What the exercise asks ::
Reproduce the full set of records that follow, exactly as shown.

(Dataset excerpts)

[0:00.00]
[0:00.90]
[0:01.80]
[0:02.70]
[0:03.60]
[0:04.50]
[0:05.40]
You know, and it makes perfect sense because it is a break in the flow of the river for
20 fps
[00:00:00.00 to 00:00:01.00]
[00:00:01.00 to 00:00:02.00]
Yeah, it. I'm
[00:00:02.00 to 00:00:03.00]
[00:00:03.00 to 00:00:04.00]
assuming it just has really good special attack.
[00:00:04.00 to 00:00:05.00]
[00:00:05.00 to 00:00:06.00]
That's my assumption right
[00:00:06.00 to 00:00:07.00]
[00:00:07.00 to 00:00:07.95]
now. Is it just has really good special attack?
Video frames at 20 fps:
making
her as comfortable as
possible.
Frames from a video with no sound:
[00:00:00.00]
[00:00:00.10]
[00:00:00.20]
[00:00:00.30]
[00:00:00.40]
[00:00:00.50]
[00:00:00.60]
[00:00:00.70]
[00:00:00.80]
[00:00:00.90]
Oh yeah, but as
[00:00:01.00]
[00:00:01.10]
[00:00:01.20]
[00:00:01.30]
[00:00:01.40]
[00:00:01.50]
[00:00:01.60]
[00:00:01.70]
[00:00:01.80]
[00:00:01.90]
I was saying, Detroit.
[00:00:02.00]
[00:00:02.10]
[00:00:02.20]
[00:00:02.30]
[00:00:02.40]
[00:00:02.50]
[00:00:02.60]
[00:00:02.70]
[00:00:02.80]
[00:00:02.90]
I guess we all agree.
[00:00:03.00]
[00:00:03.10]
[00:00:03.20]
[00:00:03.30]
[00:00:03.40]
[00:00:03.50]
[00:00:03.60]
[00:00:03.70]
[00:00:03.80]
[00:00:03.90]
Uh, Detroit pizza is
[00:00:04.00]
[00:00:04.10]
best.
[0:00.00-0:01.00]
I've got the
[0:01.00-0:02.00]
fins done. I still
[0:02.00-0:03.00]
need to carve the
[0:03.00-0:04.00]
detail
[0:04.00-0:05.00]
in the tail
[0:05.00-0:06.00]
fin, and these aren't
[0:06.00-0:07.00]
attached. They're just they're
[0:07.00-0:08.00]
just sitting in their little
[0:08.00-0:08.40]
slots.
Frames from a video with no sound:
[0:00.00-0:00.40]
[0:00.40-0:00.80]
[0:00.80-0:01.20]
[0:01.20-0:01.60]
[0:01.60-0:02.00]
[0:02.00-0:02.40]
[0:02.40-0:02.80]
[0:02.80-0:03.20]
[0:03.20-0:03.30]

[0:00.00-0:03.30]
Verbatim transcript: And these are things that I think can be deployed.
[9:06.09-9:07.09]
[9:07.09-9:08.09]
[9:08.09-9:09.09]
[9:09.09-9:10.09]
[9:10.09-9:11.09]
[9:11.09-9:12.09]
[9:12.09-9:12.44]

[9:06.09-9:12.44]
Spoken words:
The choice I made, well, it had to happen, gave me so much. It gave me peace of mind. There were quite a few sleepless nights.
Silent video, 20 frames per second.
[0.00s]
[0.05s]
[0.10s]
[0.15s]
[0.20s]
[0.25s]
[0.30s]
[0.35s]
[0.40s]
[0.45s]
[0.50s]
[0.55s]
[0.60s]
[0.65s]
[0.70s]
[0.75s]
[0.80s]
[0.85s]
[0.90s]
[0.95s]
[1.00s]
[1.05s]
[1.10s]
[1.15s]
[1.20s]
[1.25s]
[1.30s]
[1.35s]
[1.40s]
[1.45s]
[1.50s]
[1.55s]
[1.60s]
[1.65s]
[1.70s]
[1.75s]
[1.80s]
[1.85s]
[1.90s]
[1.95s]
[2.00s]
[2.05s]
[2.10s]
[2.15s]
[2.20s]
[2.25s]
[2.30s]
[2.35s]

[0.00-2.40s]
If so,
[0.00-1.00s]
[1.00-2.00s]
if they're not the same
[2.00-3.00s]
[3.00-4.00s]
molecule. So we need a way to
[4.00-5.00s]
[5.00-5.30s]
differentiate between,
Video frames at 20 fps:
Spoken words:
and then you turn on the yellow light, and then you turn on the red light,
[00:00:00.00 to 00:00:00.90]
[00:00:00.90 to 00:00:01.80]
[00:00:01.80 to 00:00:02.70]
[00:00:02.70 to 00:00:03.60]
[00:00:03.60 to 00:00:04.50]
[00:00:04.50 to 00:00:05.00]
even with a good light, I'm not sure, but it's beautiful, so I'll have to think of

Solution to this problem ::
[0:00.00]
[0:00.90]
[0:01.80]
[0:02.70]
[0:03.60]
[0:04.50]
[0:05.40]
You know, and it makes perfect sense because it is a break in the flow of the river for
20 fps
[00:00:00.00 to 00:00:01.00]
[00:00:01.00 to 00:00:02.00]
Yeah, it. I'm
[00:00:02.00 to 00:00:03.00]
[00:00:03.00 to 00:00:04.00]
assuming it just has really good special attack.
[00:00:04.00 to 00:00:05.00]
[00:00:05.00 to 00:00:06.00]
That's my assumption right
[00:00:06.00 to 00:00:07.00]
[00:00:07.00 to 00:00:07.95]
now. Is it just has really good special attack?
Video frames at 20 fps:
making
her as comfortable as
possible.
Frames from a video with no sound:
[00:00:00.00]
[00:00:00.10]
[00:00:00.20]
[00:00:00.30]
[00:00:00.40]
[00:00:00.50]
[00:00:00.60]
[00:00:00.70]
[00:00:00.80]
[00:00:00.90]
Oh yeah, but as
[00:00:01.00]
[00:00:01.10]
[00:00:01.20]
[00:00:01.30]
[00:00:01.40]
[00:00:01.50]
[00:00:01.60]
[00:00:01.70]
[00:00:01.80]
[00:00:01.90]
I was saying, Detroit.
[00:00:02.00]
[00:00:02.10]
[00:00:02.20]
[00:00:02.30]
[00:00:02.40]
[00:00:02.50]
[00:00:02.60]
[00:00:02.70]
[00:00:02.80]
[00:00:02.90]
I guess we all agree.
[00:00:03.00]
[00:00:03.10]
[00:00:03.20]
[00:00:03.30]
[00:00:03.40]
[00:00:03.50]
[00:00:03.60]
[00:00:03.70]
[00:00:03.80]
[00:00:03.90]
Uh, Detroit pizza is
[00:00:04.00]
[00:00:04.10]
best.
[0:00.00-0:01.00]
I've got the
[0:01.00-0:02.00]
fins done. I still
[0:02.00-0:03.00]
need to carve the
[0:03.00-0:04.00]
detail
[0:04.00-0:05.00]
in the tail
[0:05.00-0:06.00]
fin, and these aren't
[0:06.00-0:07.00]
attached. They're just they're
[0:07.00-0:08.00]
just sitting in their little
[0:08.00-0:08.40]
slots.
Frames from a video with no sound:
[0:00.00-0:00.40]
[0:00.40-0:00.80]
[0:00.80-0:01.20]
[0:01.20-0:01.60]
[0:01.60-0:02.00]
[0:02.00-0:02.40]
[0:02.40-0:02.80]
[0:02.80-0:03.20]
[0:03.20-0:03.30]

[0:00.00-0:03.30]
Verbatim transcript: And these are things that I think can be deployed.
[9:06.09-9:07.09]
[9:07.09-9:08.09]
[9:08.09-9:09.09]
[9:09.09-9:10.09]
[9:10.09-9:11.09]
[9:11.09-9:12.09]
[9:12.09-9:12.44]

[9:06.09-9:12.44]
Spoken words:
The choice I made, well, it had to happen, gave me so much. It gave me peace of mind. There were quite a few sleepless nights.
Silent video, 20 frames per second.
[0.00s]
[0.05s]
[0.10s]
[0.15s]
[0.20s]
[0.25s]
[0.30s]
[0.35s]
[0.40s]
[0.45s]
[0.50s]
[0.55s]
[0.60s]
[0.65s]
[0.70s]
[0.75s]
[0.80s]
[0.85s]
[0.90s]
[0.95s]
[1.00s]
[1.05s]
[1.10s]
[1.15s]
[1.20s]
[1.25s]
[1.30s]
[1.35s]
[1.40s]
[1.45s]
[1.50s]
[1.55s]
[1.60s]
[1.65s]
[1.70s]
[1.75s]
[1.80s]
[1.85s]
[1.90s]
[1.95s]
[2.00s]
[2.05s]
[2.10s]
[2.15s]
[2.20s]
[2.25s]
[2.30s]
[2.35s]

[0.00-2.40s]
If so,
[0.00-1.00s]
[1.00-2.00s]
if they're not the same
[2.00-3.00s]
[3.00-4.00s]
molecule. So we need a way to
[4.00-5.00s]
[5.00-5.30s]
differentiate between,
Video frames at 20 fps:
Spoken words:
and then you turn on the yellow light, and then you turn on the red light,
[00:00:00.00 to 00:00:00.90]
[00:00:00.90 to 00:00:01.80]
[00:00:01.80 to 00:00:02.70]
[00:00:02.70 to 00:00:03.60]
[00:00:03.60 to 00:00:04.50]
[00:00:04.50 to 00:00:05.00]
even with a good light, I'm not sure, but it's beautiful, so I'll have to think of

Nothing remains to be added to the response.